### The task
Without including any pictures, write out the data below exactly.

### Task data
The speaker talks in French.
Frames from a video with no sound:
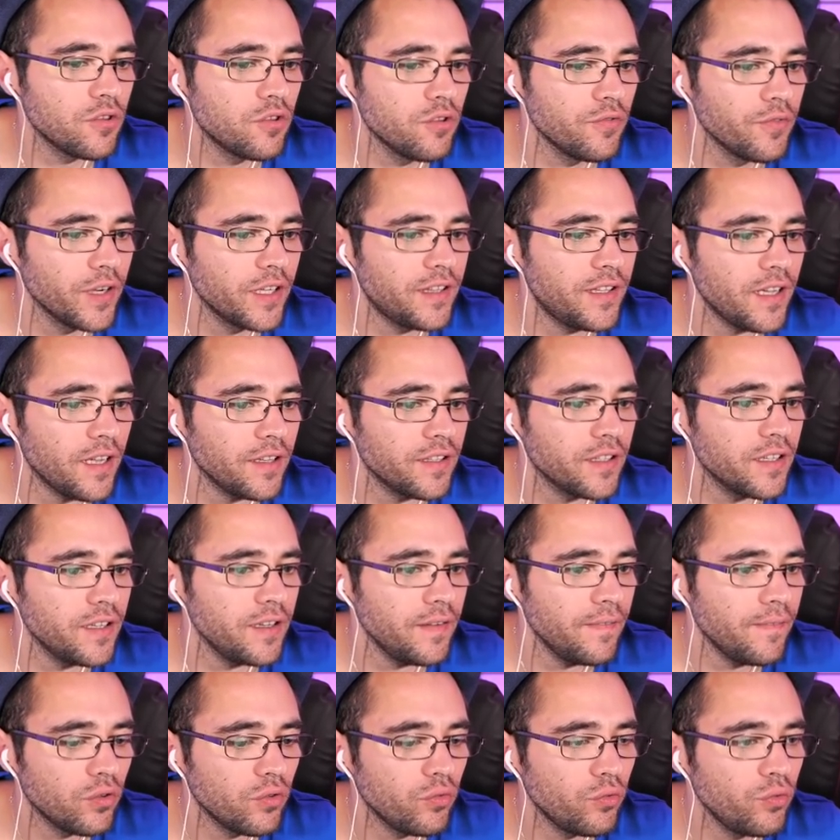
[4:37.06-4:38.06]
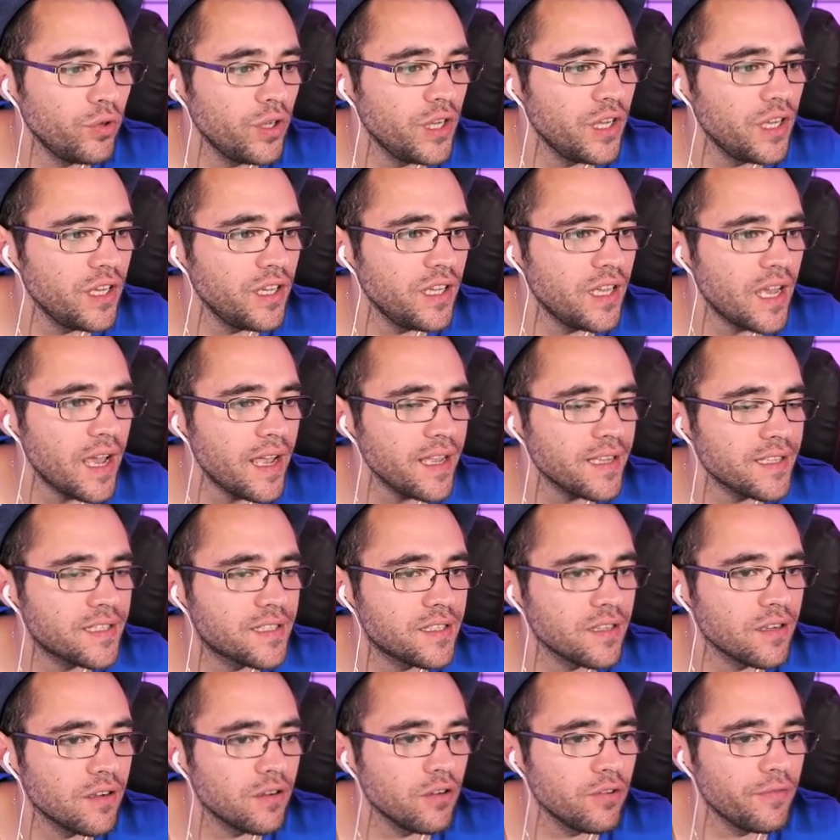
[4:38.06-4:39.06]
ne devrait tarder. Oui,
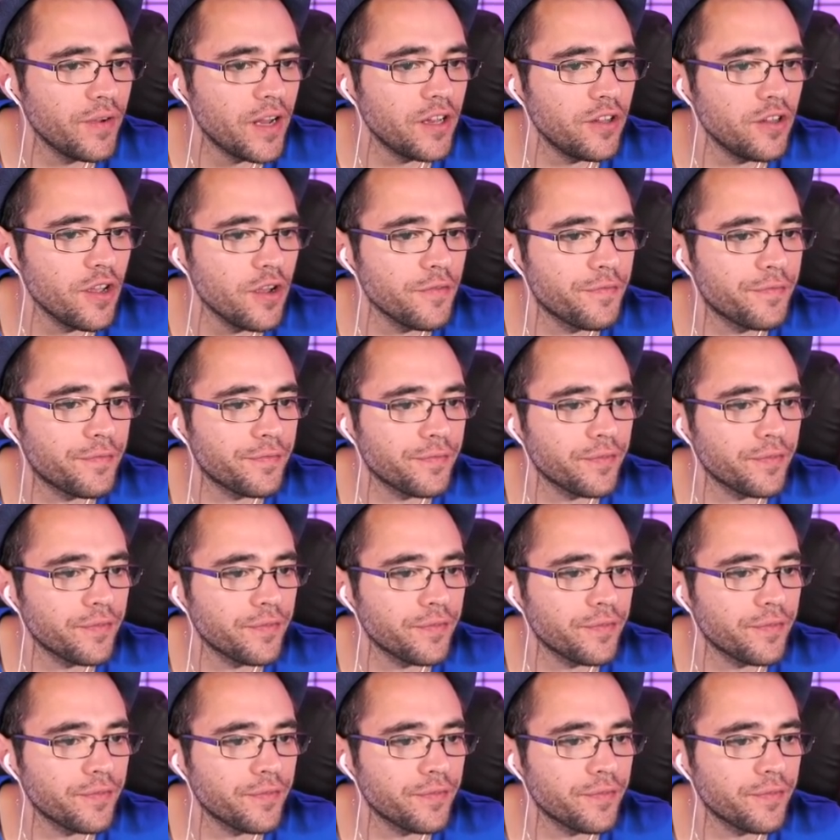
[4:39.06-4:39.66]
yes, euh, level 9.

### Solution to this task
The speaker talks in French.
Frames from a video with no sound:
[4:37.06-4:38.06]
[4:38.06-4:39.06]
ne devrait tarder. Oui,
[4:39.06-4:39.66]
yes, euh, level 9.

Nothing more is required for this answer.